**Instructions to follow:**
Reproduce, word for word, all of the records; the pictures stay out.
====== Dataset content
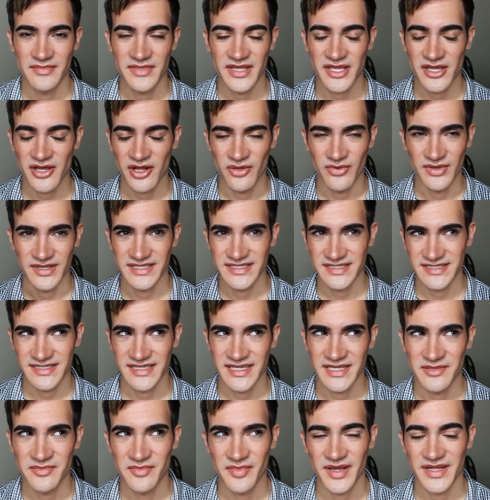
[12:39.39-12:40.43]
He always
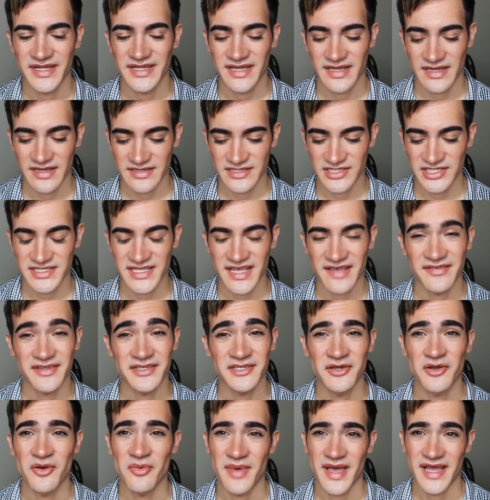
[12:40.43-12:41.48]
did, but just having
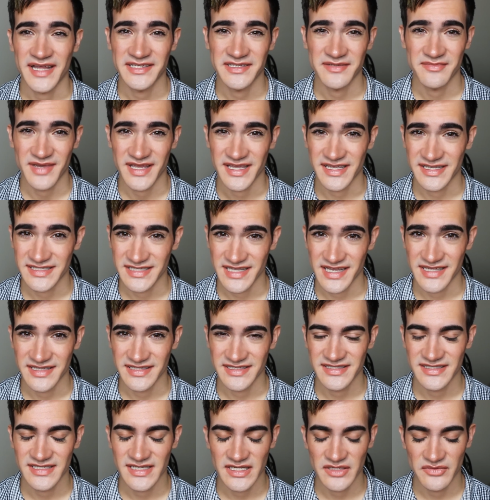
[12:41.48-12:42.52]
to go back to my
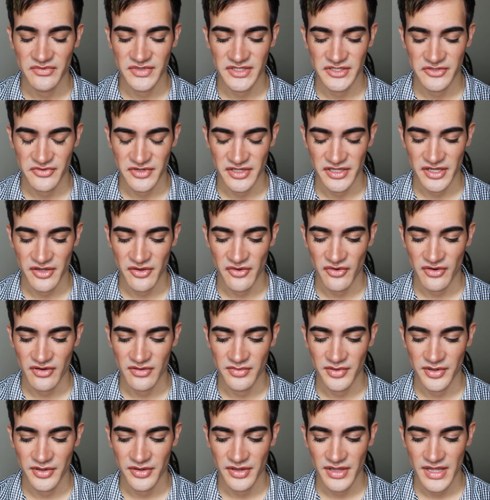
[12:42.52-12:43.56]
assigned seat was really
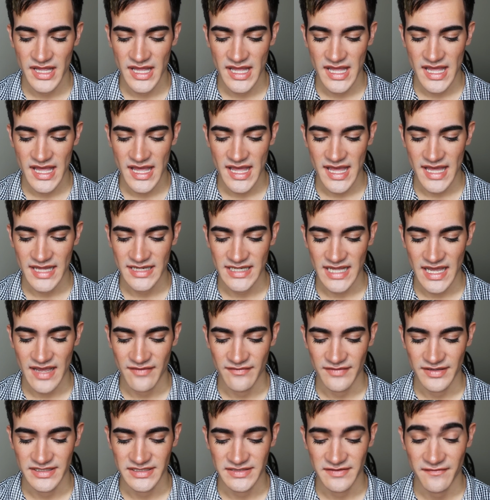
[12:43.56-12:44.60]
horrible. And
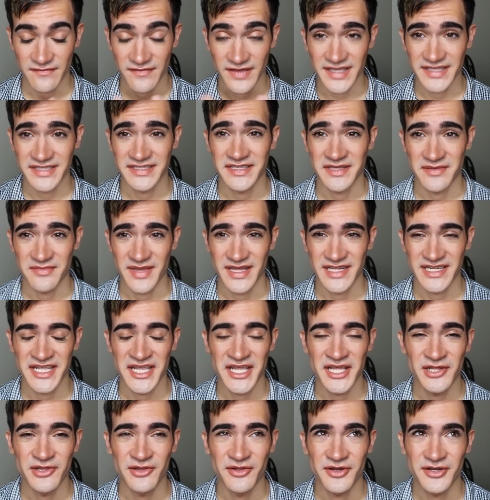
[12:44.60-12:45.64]
having to face him, and
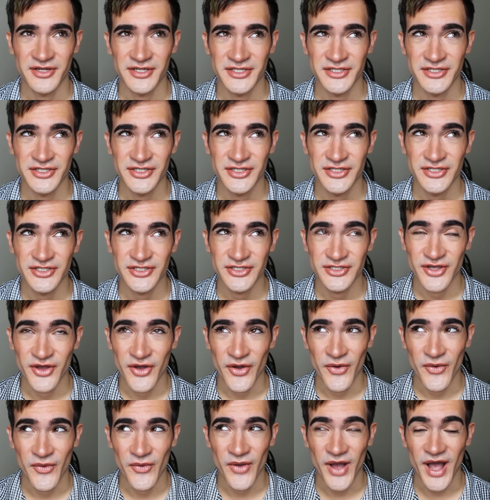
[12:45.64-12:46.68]
he looked
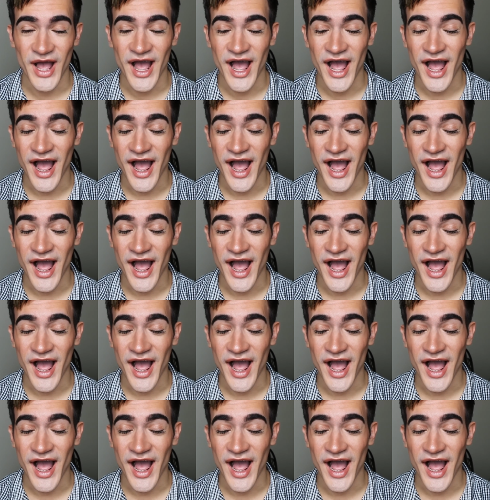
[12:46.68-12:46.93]
so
============
**Solution to this problem:**
[12:39.39-12:40.43]
He always
[12:40.43-12:41.48]
did, but just having
[12:41.48-12:42.52]
to go back to my
[12:42.52-12:43.56]
assigned seat was really
[12:43.56-12:44.60]
horrible. And
[12:44.60-12:45.64]
having to face him, and
[12:45.64-12:46.68]
he looked
[12:46.68-12:46.93]
so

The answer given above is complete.